# INFORMATION:
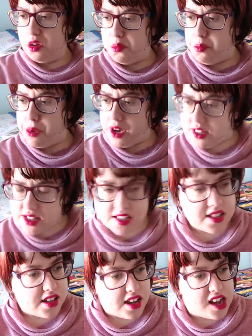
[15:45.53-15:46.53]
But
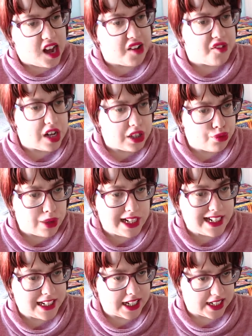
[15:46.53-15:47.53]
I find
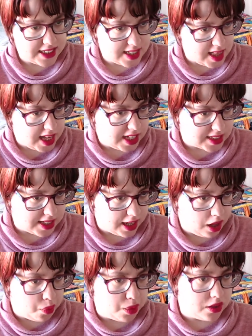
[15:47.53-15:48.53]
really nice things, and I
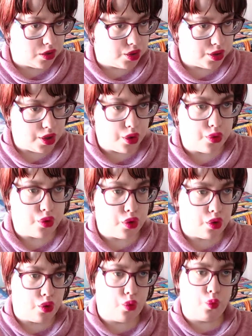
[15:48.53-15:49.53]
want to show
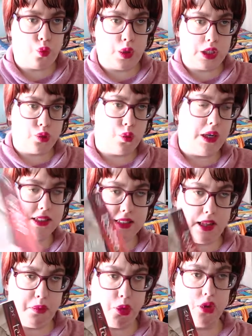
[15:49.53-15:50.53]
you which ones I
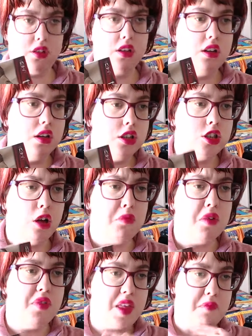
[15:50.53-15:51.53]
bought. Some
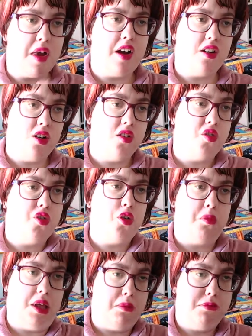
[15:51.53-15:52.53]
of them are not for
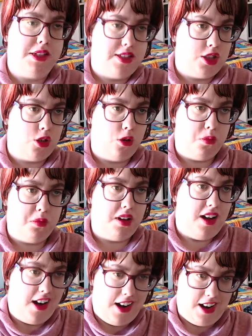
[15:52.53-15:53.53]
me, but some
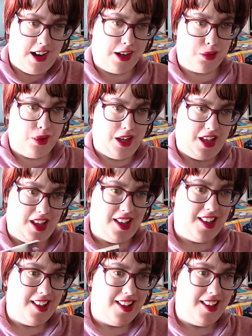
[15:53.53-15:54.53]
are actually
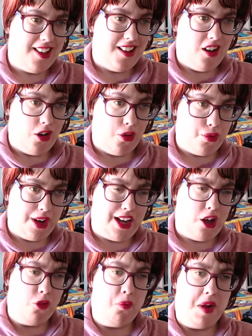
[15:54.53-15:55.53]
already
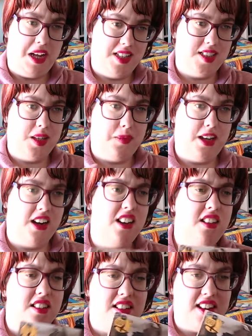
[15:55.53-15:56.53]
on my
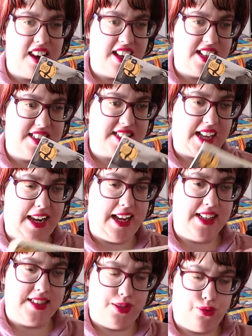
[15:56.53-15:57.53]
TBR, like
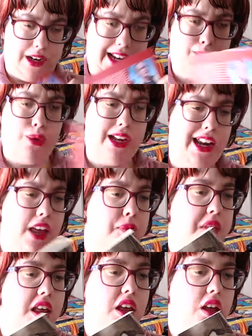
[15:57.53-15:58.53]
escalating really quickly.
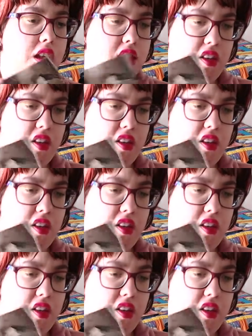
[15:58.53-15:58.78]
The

---

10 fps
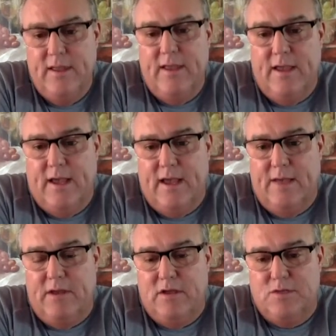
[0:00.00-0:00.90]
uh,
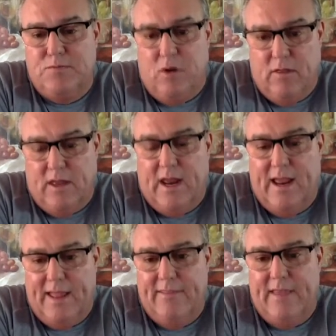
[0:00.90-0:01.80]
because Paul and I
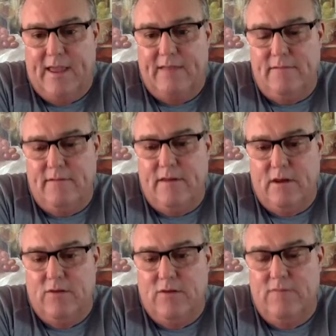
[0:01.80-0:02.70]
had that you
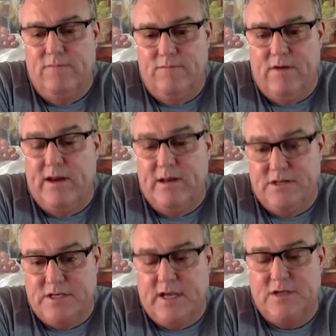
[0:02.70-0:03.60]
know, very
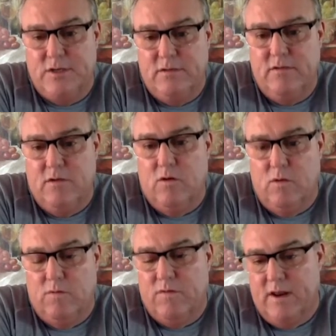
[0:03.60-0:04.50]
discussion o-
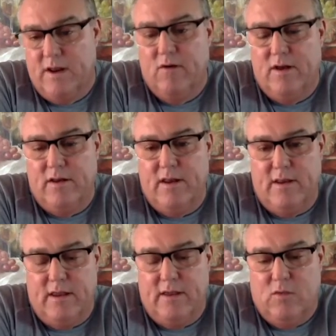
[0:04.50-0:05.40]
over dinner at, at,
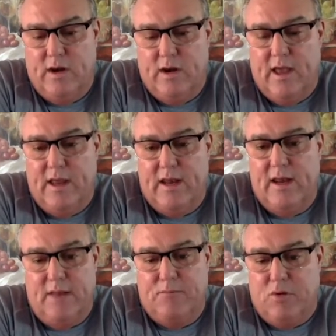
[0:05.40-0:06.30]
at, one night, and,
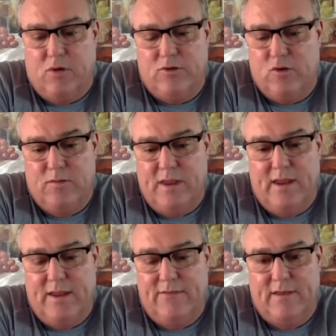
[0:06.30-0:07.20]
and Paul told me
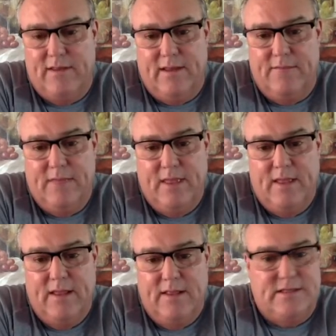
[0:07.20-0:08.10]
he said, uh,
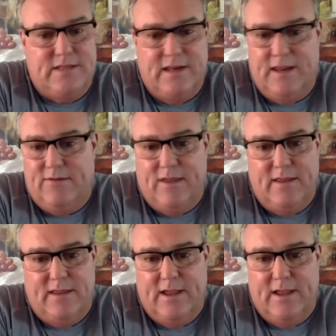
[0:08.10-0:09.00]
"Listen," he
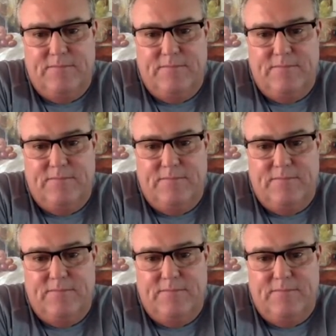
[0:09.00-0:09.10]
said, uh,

...

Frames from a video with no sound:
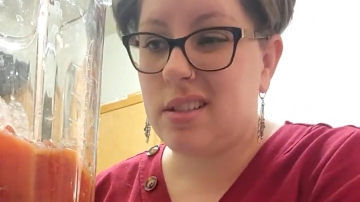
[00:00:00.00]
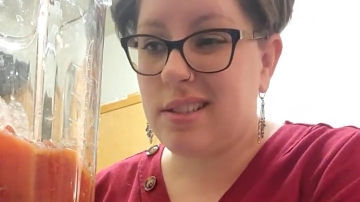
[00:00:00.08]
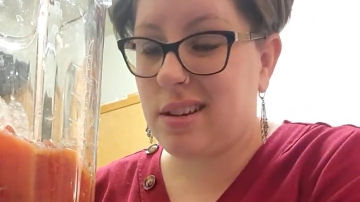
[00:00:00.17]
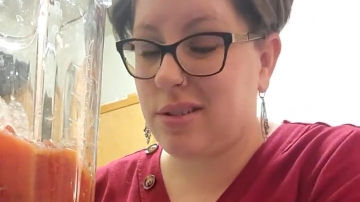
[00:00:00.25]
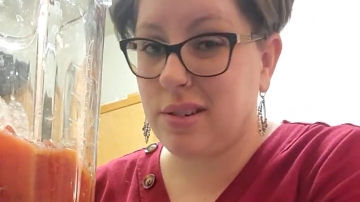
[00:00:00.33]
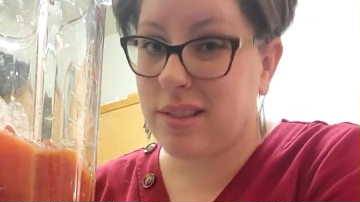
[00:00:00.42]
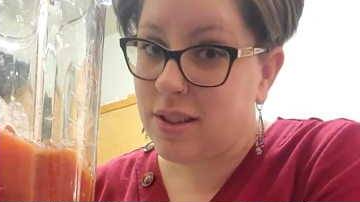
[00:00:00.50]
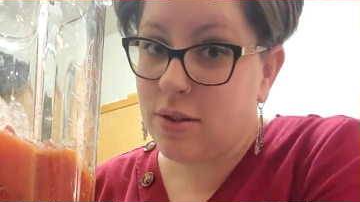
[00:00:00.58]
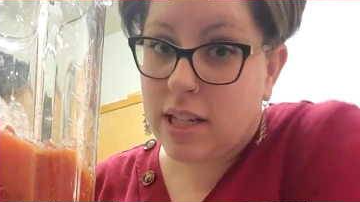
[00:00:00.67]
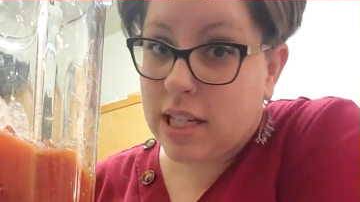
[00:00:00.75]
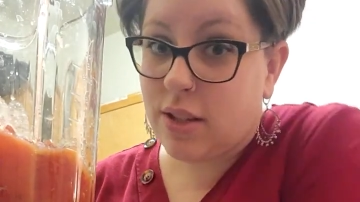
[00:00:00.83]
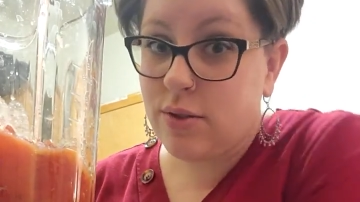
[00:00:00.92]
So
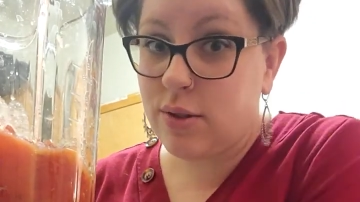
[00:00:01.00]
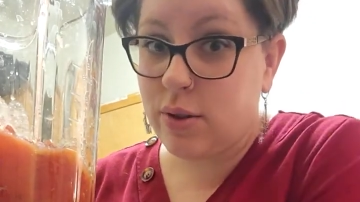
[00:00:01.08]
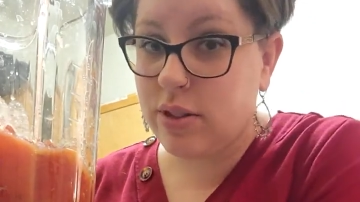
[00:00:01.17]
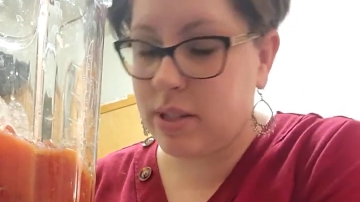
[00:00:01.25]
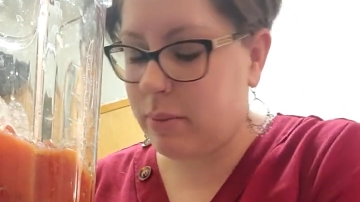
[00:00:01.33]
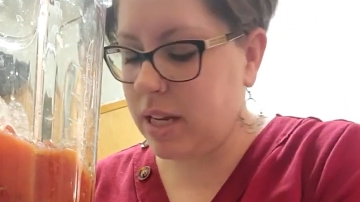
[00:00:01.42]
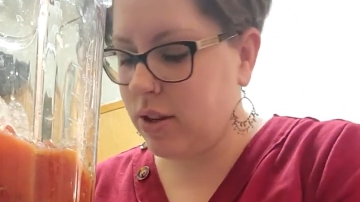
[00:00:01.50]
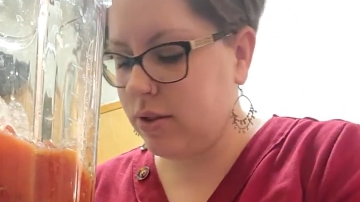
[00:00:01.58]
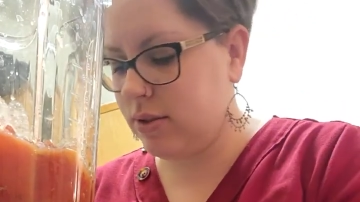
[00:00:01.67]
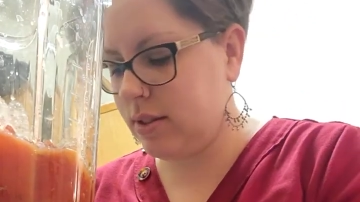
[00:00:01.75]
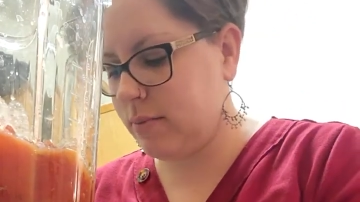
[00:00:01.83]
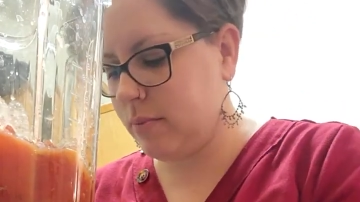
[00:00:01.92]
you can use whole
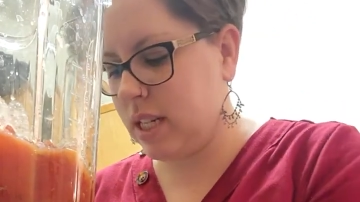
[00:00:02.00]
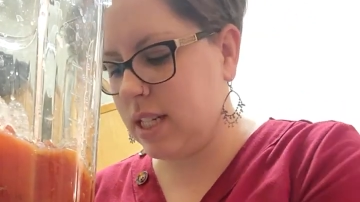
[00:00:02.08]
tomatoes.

# WORK INSTRUCTIONS:
From the records above, give again only the part that opens with the line containing "Frames from a" and closes with the line containing "[00:00:01.67]". Keep both ends but drop the pictures.

# RESULT FOR THIS TASK:
Frames from a video with no sound:
[00:00:00.00]
[00:00:00.08]
[00:00:00.17]
[00:00:00.25]
[00:00:00.33]
[00:00:00.42]
[00:00:00.50]
[00:00:00.58]
[00:00:00.67]
[00:00:00.75]
[00:00:00.83]
[00:00:00.92]
So
[00:00:01.00]
[00:00:01.08]
[00:00:01.17]
[00:00:01.25]
[00:00:01.33]
[00:00:01.42]
[00:00:01.50]
[00:00:01.58]
[00:00:01.67]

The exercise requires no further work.